Agreed. For me a fairly high priority is threads---I've got applications that
are dirt slow on one CPU (I'm talking days here...) and for which the DArray
approach is a nonstarter (due to the overhead of data transport, these are
"big data" as well as "big computation" problems). SMP is the obvious answer.
I don't think we're actually that far away from supporting low-level
multithreading, the main lack being a mutex around codegen. (Obviously all of
the threaded algorithms have to avoid touching gc, but that's getting easier
all the time.) I've spent a little time playing with this but nothing
sufficiently finished for general consumption (or even, my own consumption). But
my own need is getting sufficiently dire that I am contemplating picking these
efforts up again, although in the near term other more immediate commitments
will almost certainly win the competition for my time.
A "nice" threading interface (i.e., something fancier than a wrapper around
pthreads) would be more work, of course. And of course GPUs are very
attractive, too, but again more work.
Finally, don't forget Krys' very nice work on delayed execution, which
implements something along exactly the lines you propose.
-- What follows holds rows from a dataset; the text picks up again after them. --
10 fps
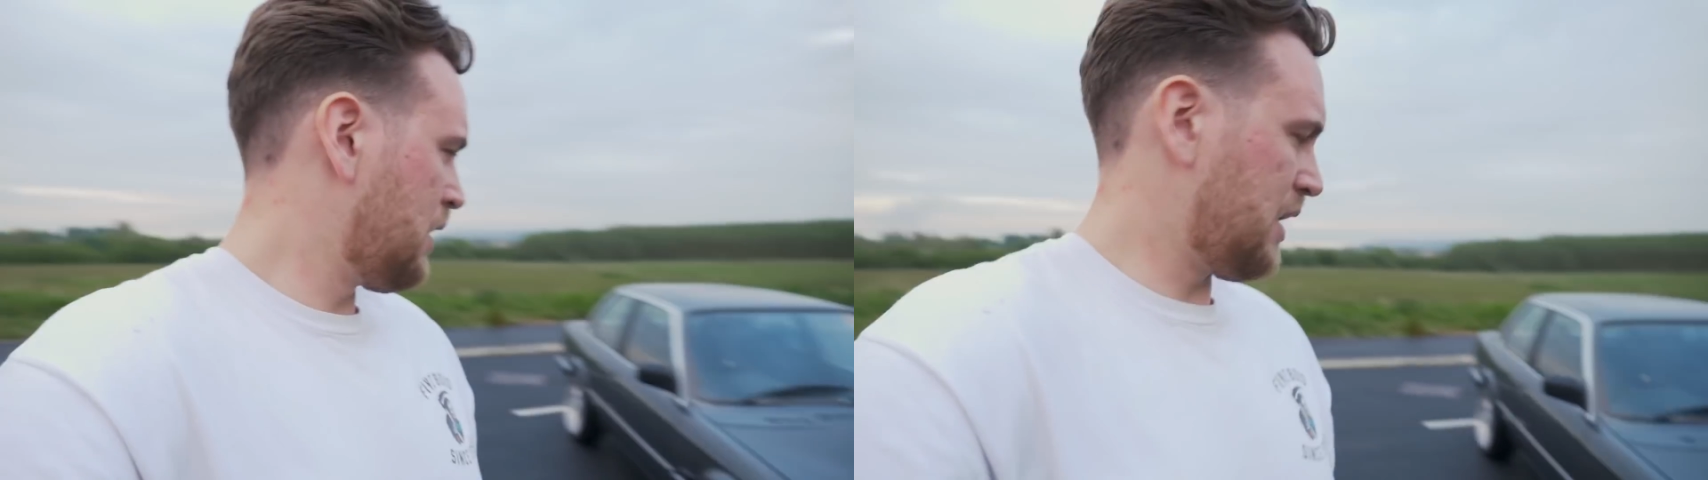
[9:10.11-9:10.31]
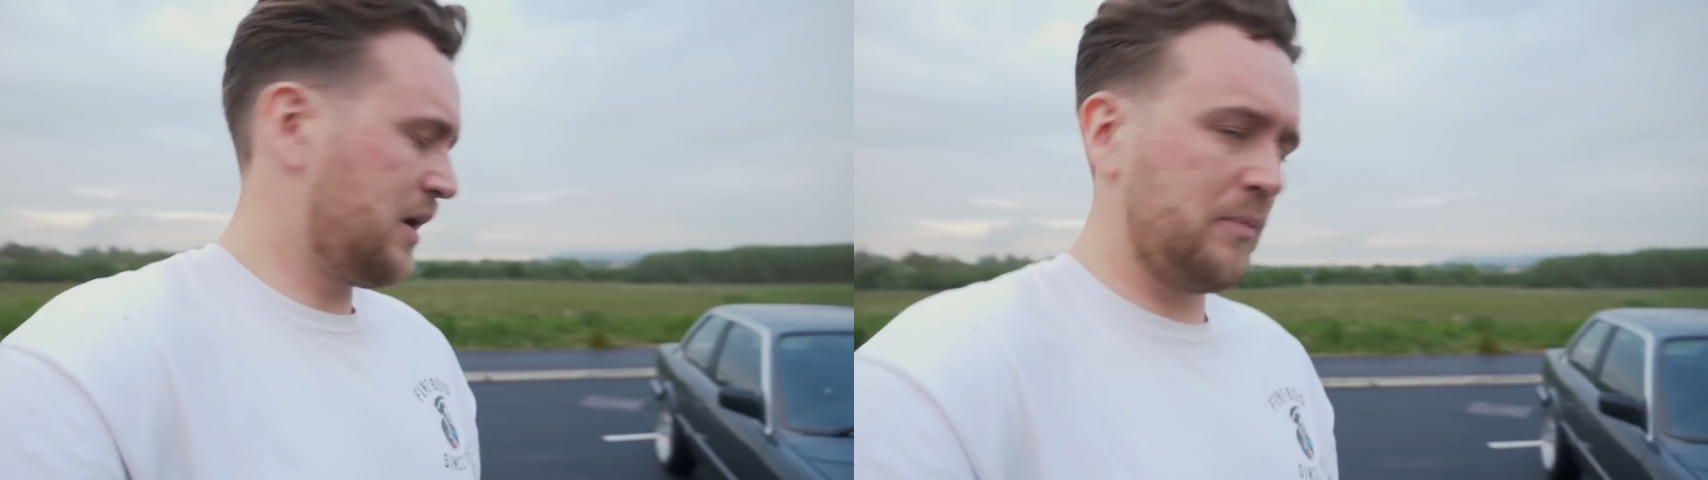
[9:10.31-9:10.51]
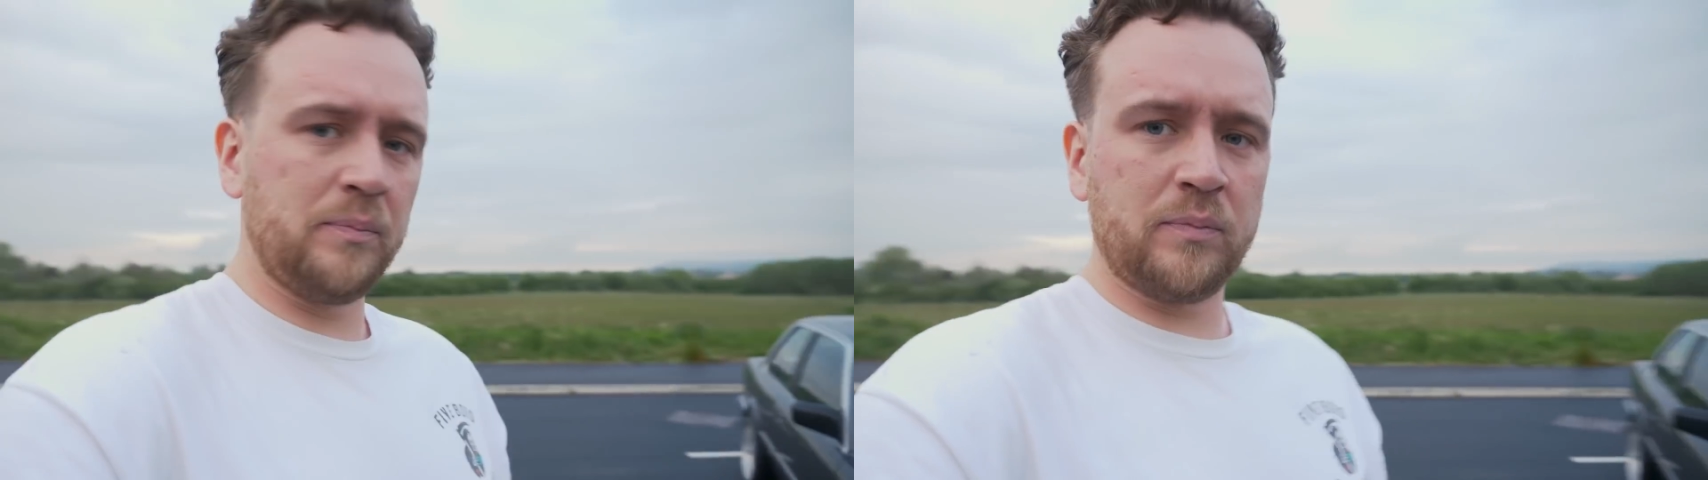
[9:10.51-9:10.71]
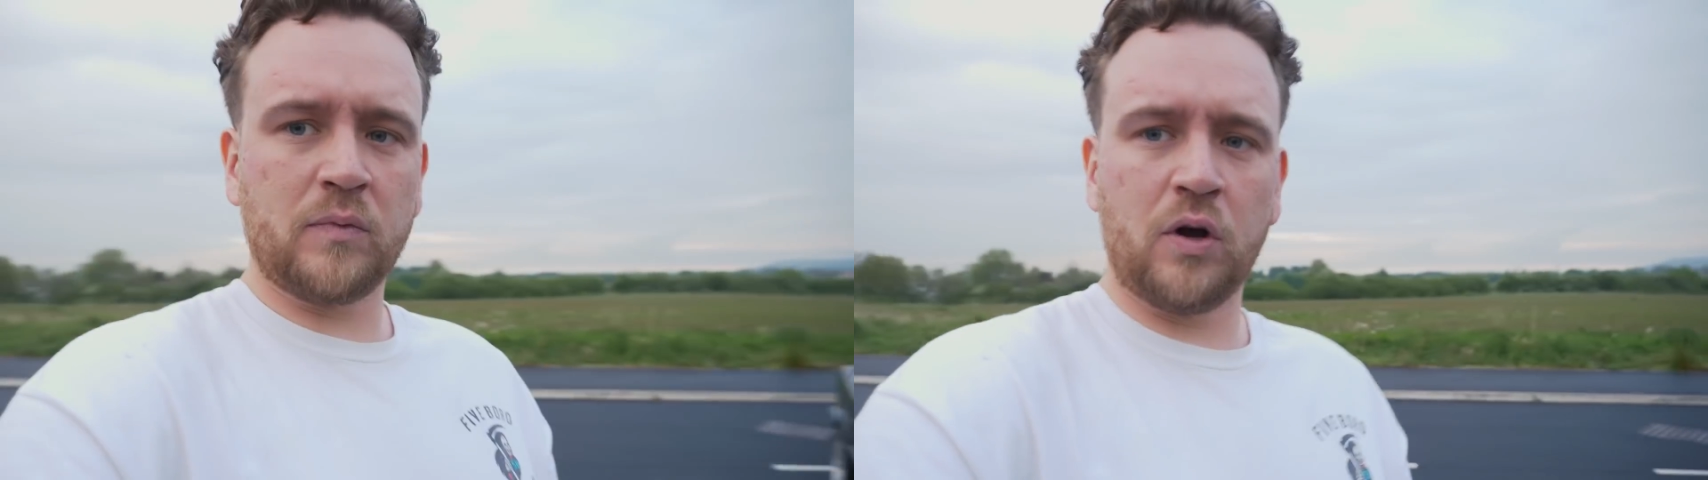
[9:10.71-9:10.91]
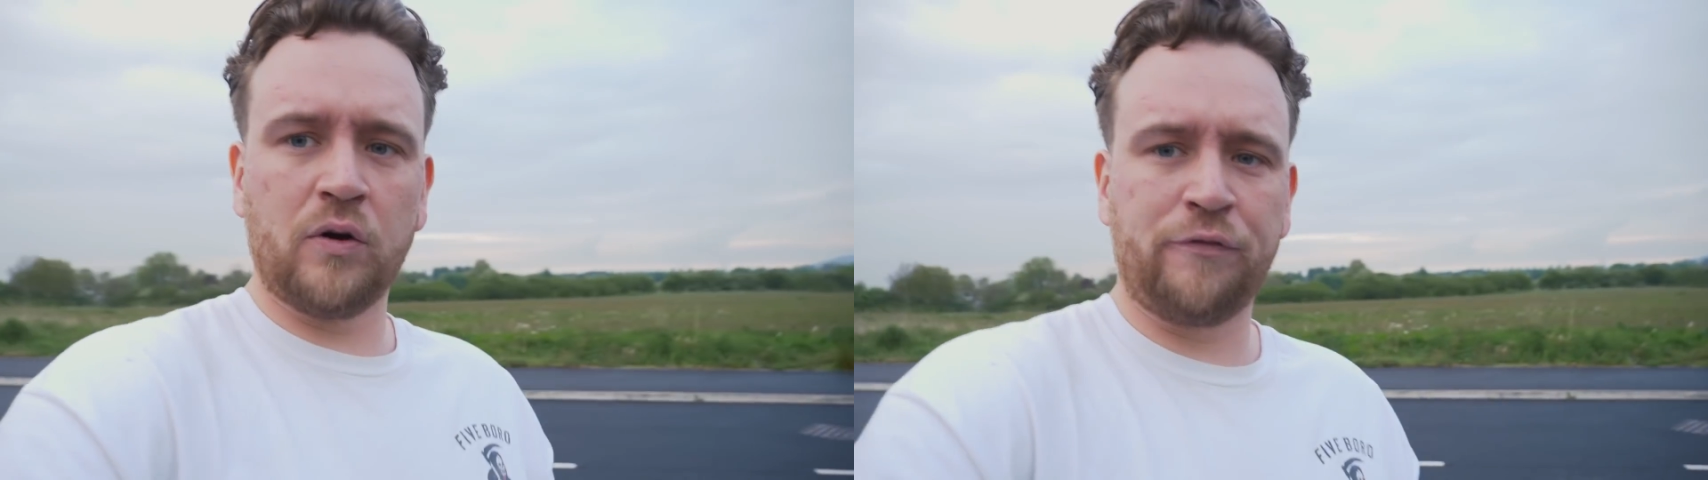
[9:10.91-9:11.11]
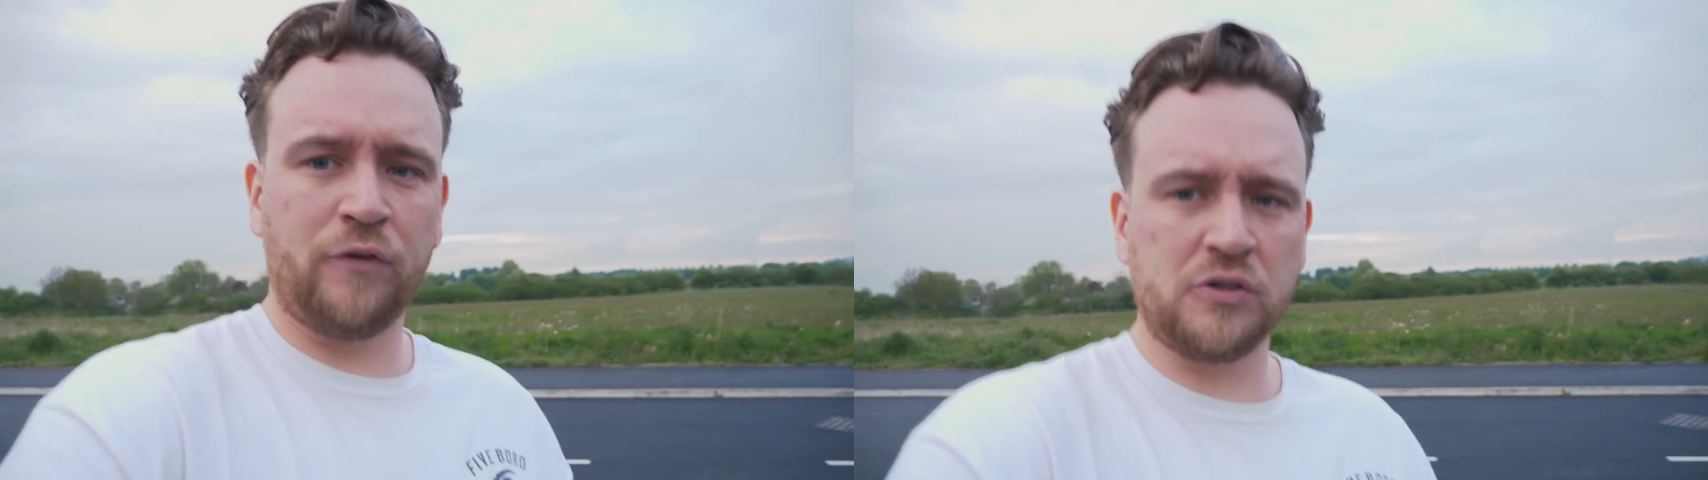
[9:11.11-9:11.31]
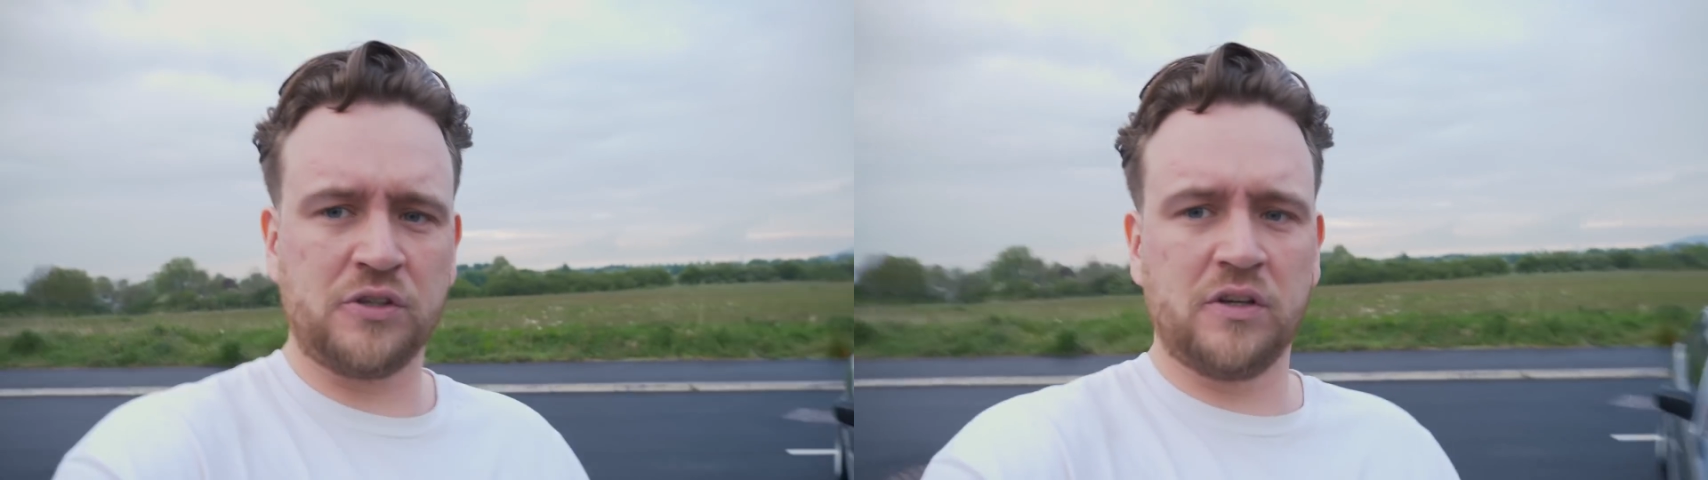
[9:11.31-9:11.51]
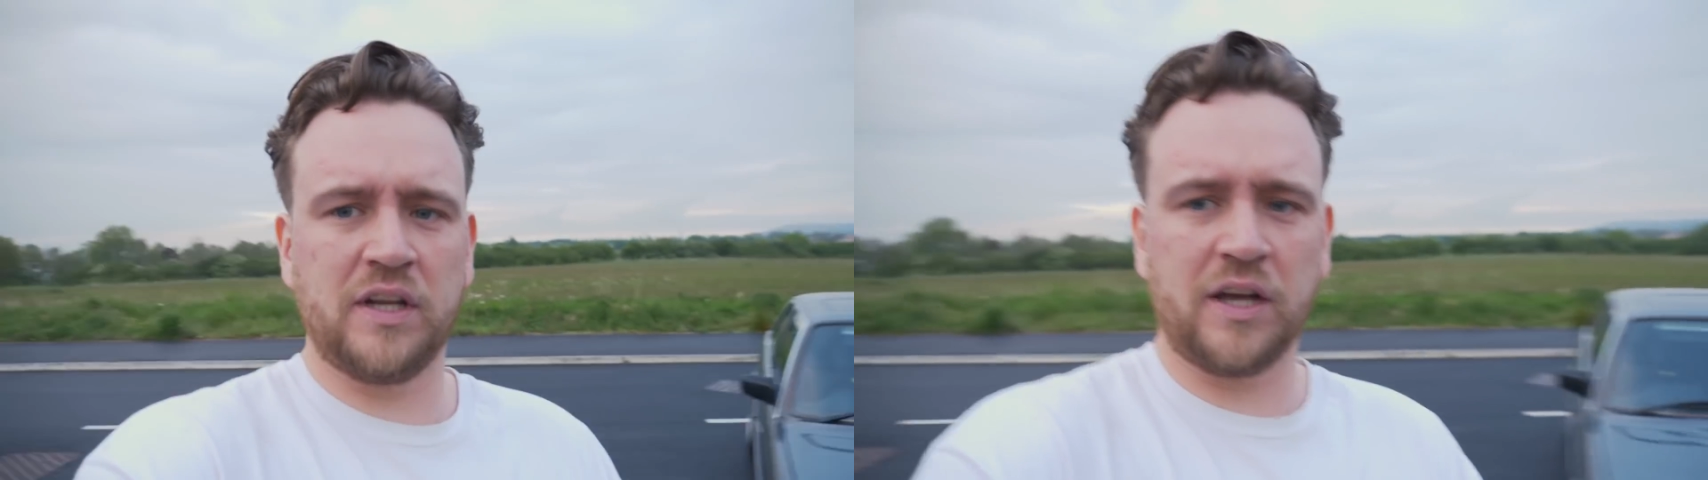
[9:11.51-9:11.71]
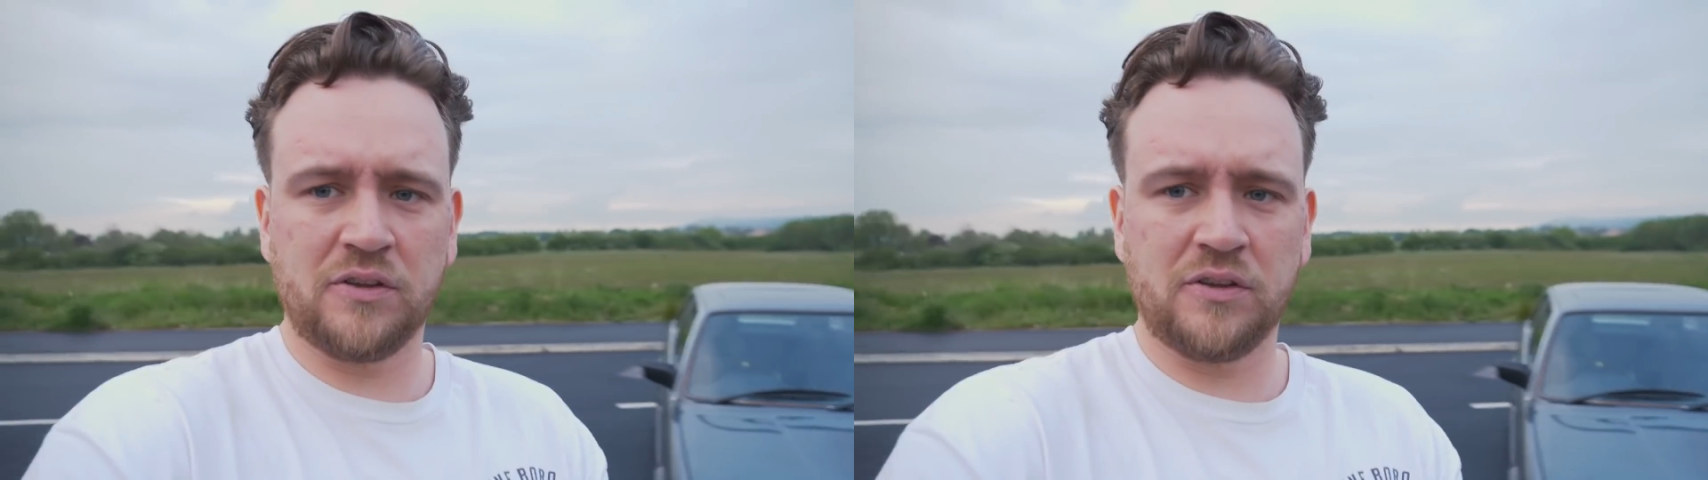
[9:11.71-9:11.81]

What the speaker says: Unfortunately,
That work has never
gotten the attention it deserves (and here I view myself as the #1 guilty
party in not picking that up and running with it, since it would in principle
be quite useful to me).
--Tim
On Friday, September 06, 2013 04:59:13 AM Dahua wrote:
> In recent traveling, I met a lot of people working on machine learning and
> computer vision. I found that Python has become increasingly popular lately
> -- people are talking about new packages in Python for developing high
> performance learning algorithms, notably
> Theano<
http://deeplearning.net/software/theano/>and NumbaPro
> <
http://docs.continuum.io/numbapro/>.